## WORK INSTRUCTION
A faithful transcription of all the data, images excluded, is the required answer.

## DATASET EXCERPTS
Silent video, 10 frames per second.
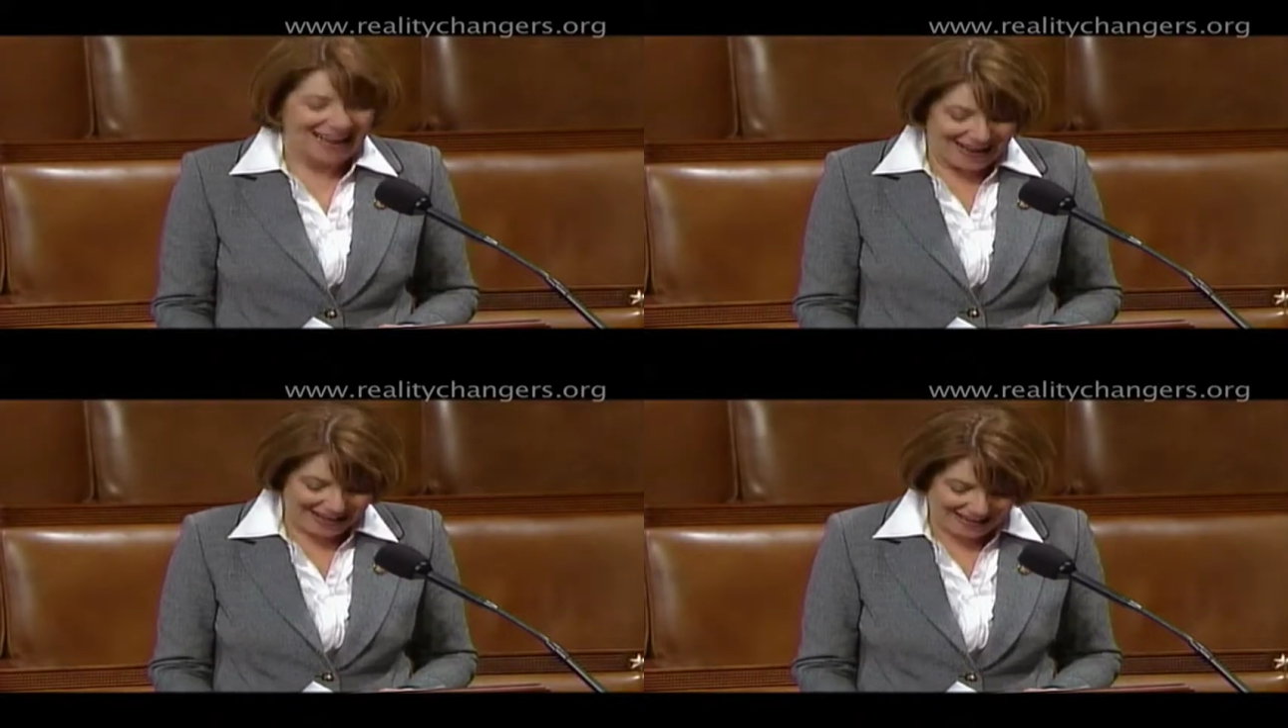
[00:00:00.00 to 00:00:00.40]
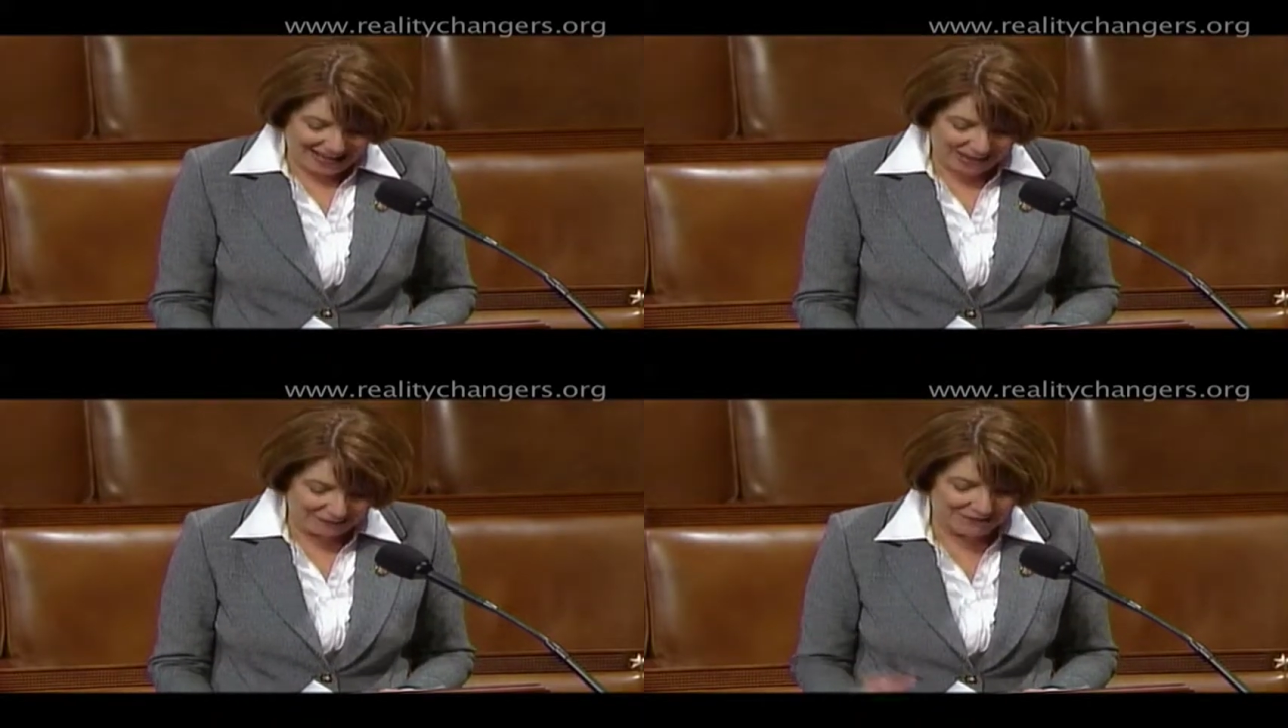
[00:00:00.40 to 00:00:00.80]
uh,
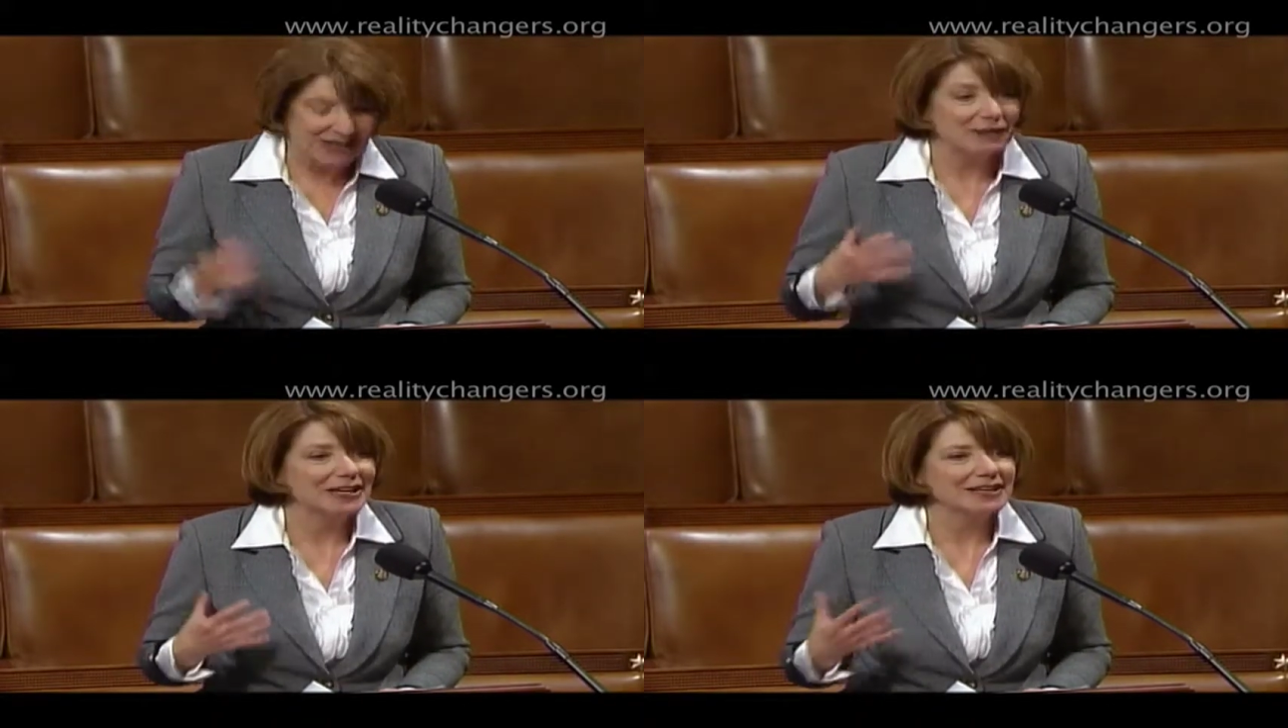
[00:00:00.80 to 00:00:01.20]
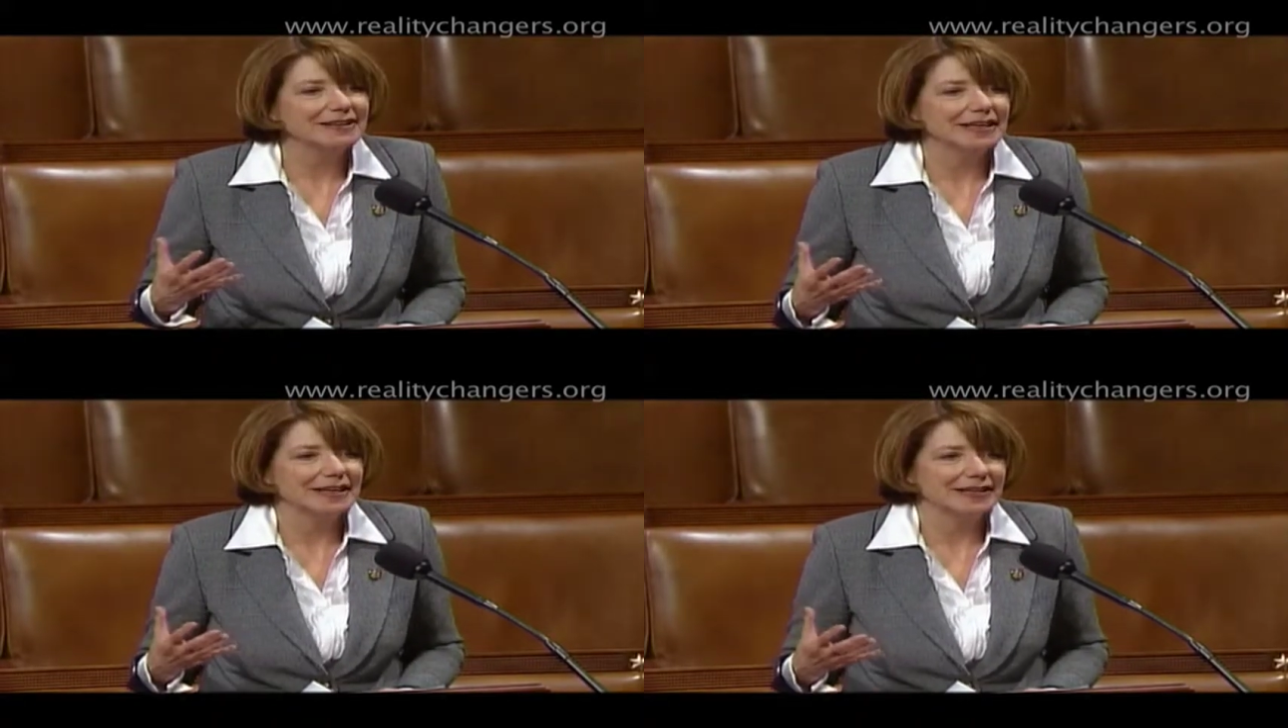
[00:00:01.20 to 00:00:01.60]
and very
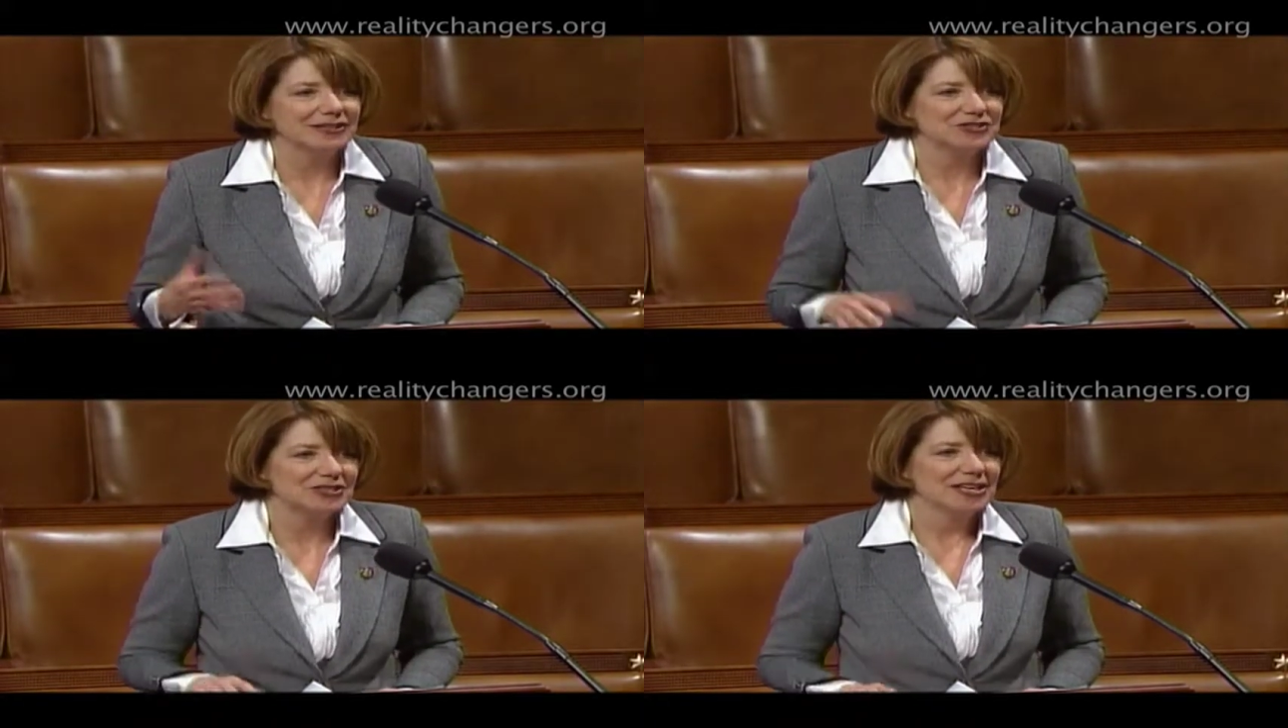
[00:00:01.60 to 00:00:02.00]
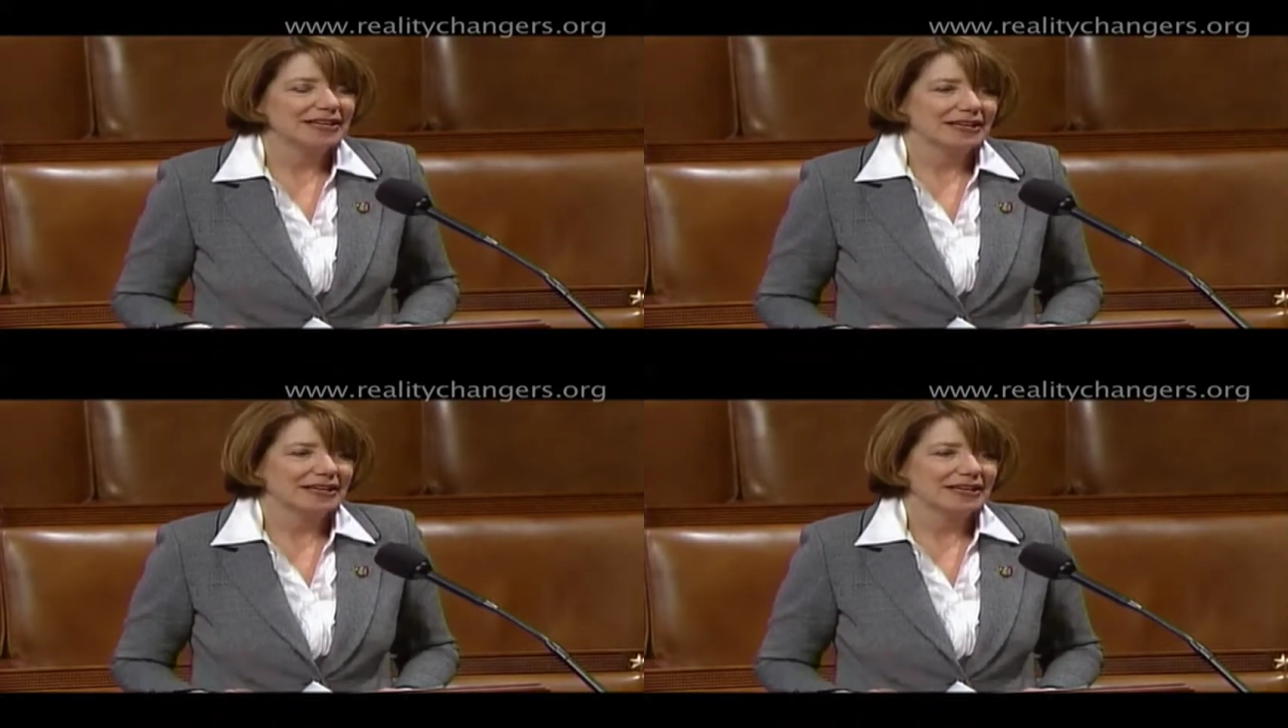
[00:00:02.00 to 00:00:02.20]
engaged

## TASK SOLUTION
Silent video, 10 frames per second.
[00:00:00.00 to 00:00:00.40]
[00:00:00.40 to 00:00:00.80]
uh,
[00:00:00.80 to 00:00:01.20]
[00:00:01.20 to 00:00:01.60]
and very
[00:00:01.60 to 00:00:02.00]
[00:00:02.00 to 00:00:02.20]
engaged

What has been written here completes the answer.